TASK PROMPT |
Below are some records. Print exactly the lines between the one holding "[00:12:38.71]" and the one holding "[00:12:40.36]", inclusive, and nothing else.

MATERIALS PROVIDED |
****************
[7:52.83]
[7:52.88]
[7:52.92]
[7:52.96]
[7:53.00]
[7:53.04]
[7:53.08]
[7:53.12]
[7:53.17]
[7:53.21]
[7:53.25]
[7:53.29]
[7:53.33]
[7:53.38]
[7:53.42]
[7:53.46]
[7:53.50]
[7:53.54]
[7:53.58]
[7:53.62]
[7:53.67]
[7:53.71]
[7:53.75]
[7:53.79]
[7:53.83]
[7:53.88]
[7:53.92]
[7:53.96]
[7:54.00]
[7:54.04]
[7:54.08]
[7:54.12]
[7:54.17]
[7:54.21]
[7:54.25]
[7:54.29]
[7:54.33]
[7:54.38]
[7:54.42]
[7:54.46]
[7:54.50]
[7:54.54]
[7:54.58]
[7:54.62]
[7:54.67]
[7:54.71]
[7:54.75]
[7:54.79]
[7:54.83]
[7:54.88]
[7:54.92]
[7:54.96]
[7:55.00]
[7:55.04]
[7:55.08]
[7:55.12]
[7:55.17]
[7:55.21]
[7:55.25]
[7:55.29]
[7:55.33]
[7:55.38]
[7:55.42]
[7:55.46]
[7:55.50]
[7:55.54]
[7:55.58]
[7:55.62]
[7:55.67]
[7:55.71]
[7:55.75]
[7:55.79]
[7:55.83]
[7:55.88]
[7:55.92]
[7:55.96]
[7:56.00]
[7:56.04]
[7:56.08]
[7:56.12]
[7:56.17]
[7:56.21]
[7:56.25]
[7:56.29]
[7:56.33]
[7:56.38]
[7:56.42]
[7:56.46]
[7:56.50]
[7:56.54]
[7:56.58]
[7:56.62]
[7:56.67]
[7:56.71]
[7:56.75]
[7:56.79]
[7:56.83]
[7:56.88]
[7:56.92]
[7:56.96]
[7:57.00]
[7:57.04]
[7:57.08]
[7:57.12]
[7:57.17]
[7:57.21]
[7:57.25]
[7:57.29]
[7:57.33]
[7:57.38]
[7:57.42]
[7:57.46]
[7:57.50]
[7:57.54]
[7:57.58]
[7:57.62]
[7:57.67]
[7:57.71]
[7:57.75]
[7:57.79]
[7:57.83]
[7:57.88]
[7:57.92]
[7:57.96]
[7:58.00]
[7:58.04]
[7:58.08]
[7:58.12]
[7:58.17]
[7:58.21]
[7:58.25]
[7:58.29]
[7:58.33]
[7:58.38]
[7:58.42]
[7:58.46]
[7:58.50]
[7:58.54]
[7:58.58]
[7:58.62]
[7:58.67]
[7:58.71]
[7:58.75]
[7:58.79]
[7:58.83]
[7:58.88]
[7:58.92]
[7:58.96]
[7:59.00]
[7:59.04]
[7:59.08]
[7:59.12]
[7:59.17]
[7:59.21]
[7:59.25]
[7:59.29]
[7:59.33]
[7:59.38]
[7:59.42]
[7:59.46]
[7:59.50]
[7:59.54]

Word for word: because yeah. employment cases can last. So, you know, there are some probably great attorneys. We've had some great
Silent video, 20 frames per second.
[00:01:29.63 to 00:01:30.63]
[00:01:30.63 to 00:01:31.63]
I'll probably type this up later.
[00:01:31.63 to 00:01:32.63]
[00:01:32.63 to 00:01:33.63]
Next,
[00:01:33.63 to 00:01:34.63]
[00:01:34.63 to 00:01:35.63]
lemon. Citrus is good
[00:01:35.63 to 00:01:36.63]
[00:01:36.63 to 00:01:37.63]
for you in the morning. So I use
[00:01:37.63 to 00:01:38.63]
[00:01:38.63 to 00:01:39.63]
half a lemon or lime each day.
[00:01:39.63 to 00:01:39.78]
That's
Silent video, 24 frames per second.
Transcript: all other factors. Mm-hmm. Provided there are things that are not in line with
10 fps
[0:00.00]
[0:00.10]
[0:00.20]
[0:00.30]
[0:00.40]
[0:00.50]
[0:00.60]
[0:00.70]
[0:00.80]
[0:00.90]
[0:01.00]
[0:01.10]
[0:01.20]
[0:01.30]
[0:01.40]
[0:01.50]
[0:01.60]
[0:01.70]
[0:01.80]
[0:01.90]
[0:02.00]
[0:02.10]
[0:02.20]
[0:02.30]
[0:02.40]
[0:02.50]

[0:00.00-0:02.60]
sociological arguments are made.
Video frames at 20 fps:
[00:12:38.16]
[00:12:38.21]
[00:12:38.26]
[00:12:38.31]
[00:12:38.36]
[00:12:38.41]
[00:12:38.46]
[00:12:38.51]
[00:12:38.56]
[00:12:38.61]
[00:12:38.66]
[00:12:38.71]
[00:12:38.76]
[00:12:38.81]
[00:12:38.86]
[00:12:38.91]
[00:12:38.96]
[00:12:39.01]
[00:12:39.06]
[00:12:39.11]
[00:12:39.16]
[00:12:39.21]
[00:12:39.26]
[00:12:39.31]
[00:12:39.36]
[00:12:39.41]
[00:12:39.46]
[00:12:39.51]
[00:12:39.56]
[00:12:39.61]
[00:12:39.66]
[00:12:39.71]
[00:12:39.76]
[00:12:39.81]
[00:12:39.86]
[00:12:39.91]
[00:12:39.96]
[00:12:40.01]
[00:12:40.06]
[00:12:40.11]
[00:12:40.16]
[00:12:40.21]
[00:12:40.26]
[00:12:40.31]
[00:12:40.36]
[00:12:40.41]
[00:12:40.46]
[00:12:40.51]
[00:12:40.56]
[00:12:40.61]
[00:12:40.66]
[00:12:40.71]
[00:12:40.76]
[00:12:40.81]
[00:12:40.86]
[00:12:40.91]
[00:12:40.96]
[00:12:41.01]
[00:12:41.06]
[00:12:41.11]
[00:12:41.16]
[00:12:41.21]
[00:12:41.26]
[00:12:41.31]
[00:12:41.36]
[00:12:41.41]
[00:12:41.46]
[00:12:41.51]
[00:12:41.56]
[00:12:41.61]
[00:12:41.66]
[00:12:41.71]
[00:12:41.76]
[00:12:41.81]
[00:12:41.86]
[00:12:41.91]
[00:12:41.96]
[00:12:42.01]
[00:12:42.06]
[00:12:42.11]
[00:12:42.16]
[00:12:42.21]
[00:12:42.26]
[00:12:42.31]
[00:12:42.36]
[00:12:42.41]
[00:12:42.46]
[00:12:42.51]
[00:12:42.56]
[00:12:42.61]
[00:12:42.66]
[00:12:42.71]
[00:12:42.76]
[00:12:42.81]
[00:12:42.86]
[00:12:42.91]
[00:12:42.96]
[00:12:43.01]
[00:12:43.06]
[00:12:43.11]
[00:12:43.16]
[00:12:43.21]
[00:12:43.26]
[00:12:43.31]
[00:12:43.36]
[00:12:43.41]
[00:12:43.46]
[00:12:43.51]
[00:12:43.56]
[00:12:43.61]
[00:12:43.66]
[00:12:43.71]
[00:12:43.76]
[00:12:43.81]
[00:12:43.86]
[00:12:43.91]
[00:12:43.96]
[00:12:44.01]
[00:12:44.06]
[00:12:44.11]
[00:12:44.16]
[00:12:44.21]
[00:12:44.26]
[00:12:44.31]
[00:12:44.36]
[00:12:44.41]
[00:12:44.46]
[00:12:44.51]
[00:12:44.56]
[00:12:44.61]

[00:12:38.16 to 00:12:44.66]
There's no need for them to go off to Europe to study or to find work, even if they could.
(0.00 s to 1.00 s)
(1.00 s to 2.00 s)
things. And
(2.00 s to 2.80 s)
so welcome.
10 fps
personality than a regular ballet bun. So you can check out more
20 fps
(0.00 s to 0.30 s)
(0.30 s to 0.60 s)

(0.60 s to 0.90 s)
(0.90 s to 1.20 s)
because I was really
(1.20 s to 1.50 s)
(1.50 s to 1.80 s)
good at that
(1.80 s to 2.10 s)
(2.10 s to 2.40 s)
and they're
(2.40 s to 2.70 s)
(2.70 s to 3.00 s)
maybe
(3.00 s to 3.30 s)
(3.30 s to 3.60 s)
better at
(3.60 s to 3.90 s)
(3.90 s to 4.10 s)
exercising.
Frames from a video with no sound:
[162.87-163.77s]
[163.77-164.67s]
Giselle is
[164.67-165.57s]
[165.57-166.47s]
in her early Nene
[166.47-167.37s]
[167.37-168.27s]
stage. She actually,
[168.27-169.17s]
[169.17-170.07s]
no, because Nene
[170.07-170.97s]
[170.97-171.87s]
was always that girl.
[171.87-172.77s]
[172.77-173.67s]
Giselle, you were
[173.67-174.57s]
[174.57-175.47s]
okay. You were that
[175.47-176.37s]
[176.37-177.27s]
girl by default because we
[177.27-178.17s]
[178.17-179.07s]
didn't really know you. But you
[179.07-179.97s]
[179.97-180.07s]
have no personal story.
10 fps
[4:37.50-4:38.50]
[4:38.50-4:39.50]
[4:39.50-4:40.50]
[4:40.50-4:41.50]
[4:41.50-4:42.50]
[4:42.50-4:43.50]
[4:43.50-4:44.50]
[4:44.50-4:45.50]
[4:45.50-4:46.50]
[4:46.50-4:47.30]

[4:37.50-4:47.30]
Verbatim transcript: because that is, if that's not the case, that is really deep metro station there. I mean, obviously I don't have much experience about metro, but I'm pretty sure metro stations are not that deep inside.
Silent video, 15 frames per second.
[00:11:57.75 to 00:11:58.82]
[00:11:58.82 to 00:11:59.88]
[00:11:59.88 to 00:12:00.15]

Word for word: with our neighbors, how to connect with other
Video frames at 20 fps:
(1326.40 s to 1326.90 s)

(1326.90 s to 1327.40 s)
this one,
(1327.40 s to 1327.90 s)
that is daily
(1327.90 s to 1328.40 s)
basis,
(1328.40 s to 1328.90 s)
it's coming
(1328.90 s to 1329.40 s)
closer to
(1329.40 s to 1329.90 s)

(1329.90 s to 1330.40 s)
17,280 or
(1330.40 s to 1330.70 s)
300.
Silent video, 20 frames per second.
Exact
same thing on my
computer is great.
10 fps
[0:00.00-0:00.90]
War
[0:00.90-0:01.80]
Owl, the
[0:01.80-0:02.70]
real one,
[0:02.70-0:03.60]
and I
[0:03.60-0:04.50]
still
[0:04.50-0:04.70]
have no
****************
ANSWER SECTION |
[00:12:38.71]
[00:12:38.76]
[00:12:38.81]
[00:12:38.86]
[00:12:38.91]
[00:12:38.96]
[00:12:39.01]
[00:12:39.06]
[00:12:39.11]
[00:12:39.16]
[00:12:39.21]
[00:12:39.26]
[00:12:39.31]
[00:12:39.36]
[00:12:39.41]
[00:12:39.46]
[00:12:39.51]
[00:12:39.56]
[00:12:39.61]
[00:12:39.66]
[00:12:39.71]
[00:12:39.76]
[00:12:39.81]
[00:12:39.86]
[00:12:39.91]
[00:12:39.96]
[00:12:40.01]
[00:12:40.06]
[00:12:40.11]
[00:12:40.16]
[00:12:40.21]
[00:12:40.26]
[00:12:40.31]
[00:12:40.36]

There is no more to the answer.